3.6. Forfeiture for Cause. Notwithstanding anything to the contrary
contained herein, if a Participant's employment is terminated by the Company or
an Affiliate for cause on or after the date the Participant reaches age 62, or
if a Participant engages in competition with the Company or its Affiliates after
reaching age 62 and before the payment in full of the Participant's retirement
benefit, then the Board, in its sole and absolute discretion, may declare that
the Participant's interest in the Plan be forfeited and, in such event, no
further amounts will be paid or payable under the Plan to or with respect to
such Participant.
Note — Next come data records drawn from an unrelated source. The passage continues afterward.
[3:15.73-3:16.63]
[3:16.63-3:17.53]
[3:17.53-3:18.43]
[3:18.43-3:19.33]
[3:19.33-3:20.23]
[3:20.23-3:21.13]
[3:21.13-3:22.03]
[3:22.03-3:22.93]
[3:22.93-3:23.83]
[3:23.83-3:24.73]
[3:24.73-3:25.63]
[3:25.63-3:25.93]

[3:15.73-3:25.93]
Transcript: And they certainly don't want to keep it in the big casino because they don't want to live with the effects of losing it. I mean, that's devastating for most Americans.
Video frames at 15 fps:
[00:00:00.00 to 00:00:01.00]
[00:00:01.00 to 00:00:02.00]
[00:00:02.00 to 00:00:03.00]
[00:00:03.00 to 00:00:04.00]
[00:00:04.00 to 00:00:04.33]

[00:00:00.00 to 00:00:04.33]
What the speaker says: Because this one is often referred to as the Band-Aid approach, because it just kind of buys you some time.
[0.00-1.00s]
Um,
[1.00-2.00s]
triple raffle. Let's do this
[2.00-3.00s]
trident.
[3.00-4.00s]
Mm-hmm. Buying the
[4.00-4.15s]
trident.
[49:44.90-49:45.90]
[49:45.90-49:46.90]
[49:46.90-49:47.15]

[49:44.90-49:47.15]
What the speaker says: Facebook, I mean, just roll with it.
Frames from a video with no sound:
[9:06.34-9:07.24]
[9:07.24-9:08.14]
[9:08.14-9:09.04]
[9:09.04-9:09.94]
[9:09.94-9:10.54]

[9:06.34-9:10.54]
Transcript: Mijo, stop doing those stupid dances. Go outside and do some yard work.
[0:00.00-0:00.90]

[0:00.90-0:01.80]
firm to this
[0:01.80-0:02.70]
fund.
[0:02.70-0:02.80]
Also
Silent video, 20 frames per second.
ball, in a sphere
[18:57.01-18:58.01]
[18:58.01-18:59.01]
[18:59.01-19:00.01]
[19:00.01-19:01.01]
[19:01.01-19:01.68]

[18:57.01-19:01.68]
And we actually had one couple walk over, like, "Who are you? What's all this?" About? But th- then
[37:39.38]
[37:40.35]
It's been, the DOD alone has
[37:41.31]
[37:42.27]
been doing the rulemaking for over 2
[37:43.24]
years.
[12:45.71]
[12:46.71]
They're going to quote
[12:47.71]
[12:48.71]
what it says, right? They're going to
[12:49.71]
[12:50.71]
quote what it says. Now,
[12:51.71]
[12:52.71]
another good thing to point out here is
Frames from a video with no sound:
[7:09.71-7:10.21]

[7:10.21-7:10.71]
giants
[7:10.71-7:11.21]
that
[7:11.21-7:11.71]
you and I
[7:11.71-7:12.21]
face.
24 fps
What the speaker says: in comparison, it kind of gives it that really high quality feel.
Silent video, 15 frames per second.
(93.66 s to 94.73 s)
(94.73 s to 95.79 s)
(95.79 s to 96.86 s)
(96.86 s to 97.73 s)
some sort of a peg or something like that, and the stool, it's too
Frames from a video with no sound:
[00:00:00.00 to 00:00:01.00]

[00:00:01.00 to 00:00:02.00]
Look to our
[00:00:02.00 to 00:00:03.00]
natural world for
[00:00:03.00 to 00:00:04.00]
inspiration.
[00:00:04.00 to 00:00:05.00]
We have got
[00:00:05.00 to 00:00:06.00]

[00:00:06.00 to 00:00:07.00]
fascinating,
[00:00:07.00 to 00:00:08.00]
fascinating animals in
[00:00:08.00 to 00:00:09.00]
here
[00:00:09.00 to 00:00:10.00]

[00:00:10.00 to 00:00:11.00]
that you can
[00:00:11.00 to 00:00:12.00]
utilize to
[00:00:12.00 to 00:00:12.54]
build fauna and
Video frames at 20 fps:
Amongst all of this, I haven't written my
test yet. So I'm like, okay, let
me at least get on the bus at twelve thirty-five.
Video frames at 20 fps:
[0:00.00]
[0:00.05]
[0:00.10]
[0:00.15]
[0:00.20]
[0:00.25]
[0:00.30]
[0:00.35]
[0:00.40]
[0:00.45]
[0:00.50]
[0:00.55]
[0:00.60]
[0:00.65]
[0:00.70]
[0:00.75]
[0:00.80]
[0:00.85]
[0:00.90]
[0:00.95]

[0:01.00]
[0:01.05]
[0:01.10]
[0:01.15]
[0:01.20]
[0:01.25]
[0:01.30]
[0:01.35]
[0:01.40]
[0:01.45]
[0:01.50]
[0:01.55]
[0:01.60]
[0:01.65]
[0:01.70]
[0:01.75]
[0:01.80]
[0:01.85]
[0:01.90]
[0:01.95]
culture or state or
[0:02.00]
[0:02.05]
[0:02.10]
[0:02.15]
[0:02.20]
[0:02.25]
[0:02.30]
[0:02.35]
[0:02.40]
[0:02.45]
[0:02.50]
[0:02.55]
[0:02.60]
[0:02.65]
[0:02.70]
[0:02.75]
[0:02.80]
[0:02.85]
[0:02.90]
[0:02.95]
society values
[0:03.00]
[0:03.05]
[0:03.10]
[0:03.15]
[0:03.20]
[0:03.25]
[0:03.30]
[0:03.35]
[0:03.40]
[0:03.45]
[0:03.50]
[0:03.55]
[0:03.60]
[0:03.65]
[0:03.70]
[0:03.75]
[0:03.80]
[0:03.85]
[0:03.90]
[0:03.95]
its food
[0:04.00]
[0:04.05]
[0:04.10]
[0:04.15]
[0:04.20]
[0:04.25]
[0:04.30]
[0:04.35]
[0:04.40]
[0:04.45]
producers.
For the purposes hereof, the term "cause" means (a) failure by
an Employee to satisfactorily perform his/her duties of employment with the
Company or an Affiliate, (b) commission by an Employee of a crime involving
moral turpitude, or (c) an Employee's dishonesty or engaging in conduct that is
materially injurious to the Company or an Affiliate, all as determined by the
Board in its sole discretion.
ARTICLE 4
ADMINISTRATION OF PLAN
4.1. Administrator. The Plan will be administered by the Compensation I
Committee of the Board or, if no such committee is serving, by the Board.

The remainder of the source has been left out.